So thays bad yh? Lol sry man im irish lol


----------



## Pika (Jun 11, 2011)

Ok wel hows this sound bro u seem to know yur shit ..

Meal 1. 4 hole eggs 200g of beans 100g of weetabix.

Meal 2. 2 chicken breast 1 cup of mash 1 cup of brocly.

Gym . Shake .

Meal 3. 200g of chicken with 1 cup of mash and glass of hole milk.

Meal 4. 200g of chicken with 2 slice brown bred.

Now ima take away the mash as i cant eat um without gravy will weetabix dp insted?? Also this is a recomp diet on leaning out if its not gettin me results il just take a few spoons of penut butter thanks??


----------



## amonroe (Jun 14, 2011)

Generally speaking, in most cases gravy is bad for your waistline...I'm yet to discover a tasty and healthy gravy...What I recommend you do is break the gravy down to its components...is it heavy in fat? Does it have a lot of salt? etc


----------



## Little Wing (Jun 14, 2011)

Pika said:


> Ok wel hows this sound bro u seem to know yur shit ..
> 
> Meal 1. 4 hole eggs 200g of beans 100g of weetabix.
> 
> ...



honestly 15 calories isn't anything to lose sleep over. if you're not pouring a cup of gravy on there i wouldn't worry about it. not much different than the American habit of putting butter on them. and if you're losing weight it's not hurting you. try mashing them with some of your milk in the potatoes and use a bit less gravy or try sweet potato and see if you like that. unless you're really fat and trying to lose weight have some gravy.


----------



## Pika (Jun 14, 2011)

Thanks alot bro , i have like them new mash there very small ha cute even  find it very easy to get um in  thanks alot


----------



## southpaw (Jun 15, 2011)

apparently y'all never had mama's gravy.... delicious goodness!!!!  (once a year!!!)


----------



## Muscle_Girl (Jun 15, 2011)

The basis of any "gravy" -- the western name for thickened brown sauce -- is a fat and a starch; mosts times butter with flour (a roux).

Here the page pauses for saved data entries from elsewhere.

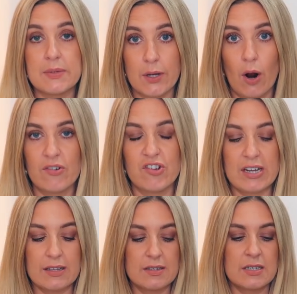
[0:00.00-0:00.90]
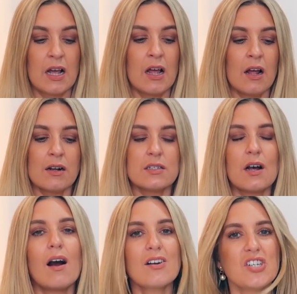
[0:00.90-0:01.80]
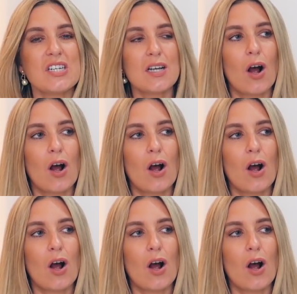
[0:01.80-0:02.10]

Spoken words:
Zara jeans. Zara jeansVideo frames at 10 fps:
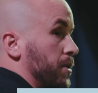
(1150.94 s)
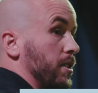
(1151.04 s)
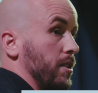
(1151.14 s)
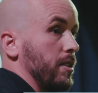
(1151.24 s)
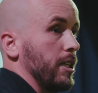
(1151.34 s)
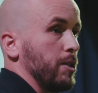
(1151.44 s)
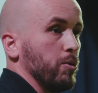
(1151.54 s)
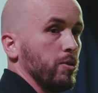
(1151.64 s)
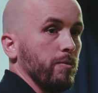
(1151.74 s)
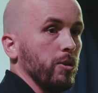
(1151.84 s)
this is
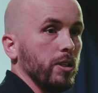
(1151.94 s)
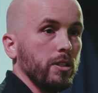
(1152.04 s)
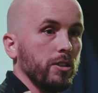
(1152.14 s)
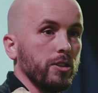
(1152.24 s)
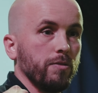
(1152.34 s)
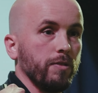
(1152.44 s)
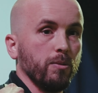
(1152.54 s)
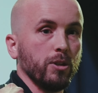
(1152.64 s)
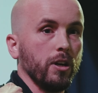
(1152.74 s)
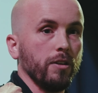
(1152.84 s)
accessible to everyone. This is just
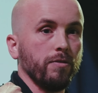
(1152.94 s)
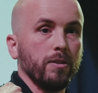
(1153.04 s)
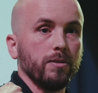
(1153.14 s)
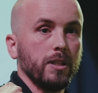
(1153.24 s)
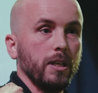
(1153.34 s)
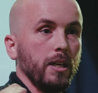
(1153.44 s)
filmed on iPhones.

So, if you are avoiding either of these things, or limiting your fats/carbs, this may be something you want to learn more about. 

*Knowing whats IN our food and the process it goes through is half the battle.. especially if you aren't making it from scratch in your own kitchen.*

If you were to make something at home, you could omit the roux and simply reduce the meat drippings to thicken a bit. This would give you the flavour without the addition of carbs and extra fat.


----------



## Pika (Jun 15, 2011)

Thanks alot bro, im just going to suffer with out it   tganks again.


----------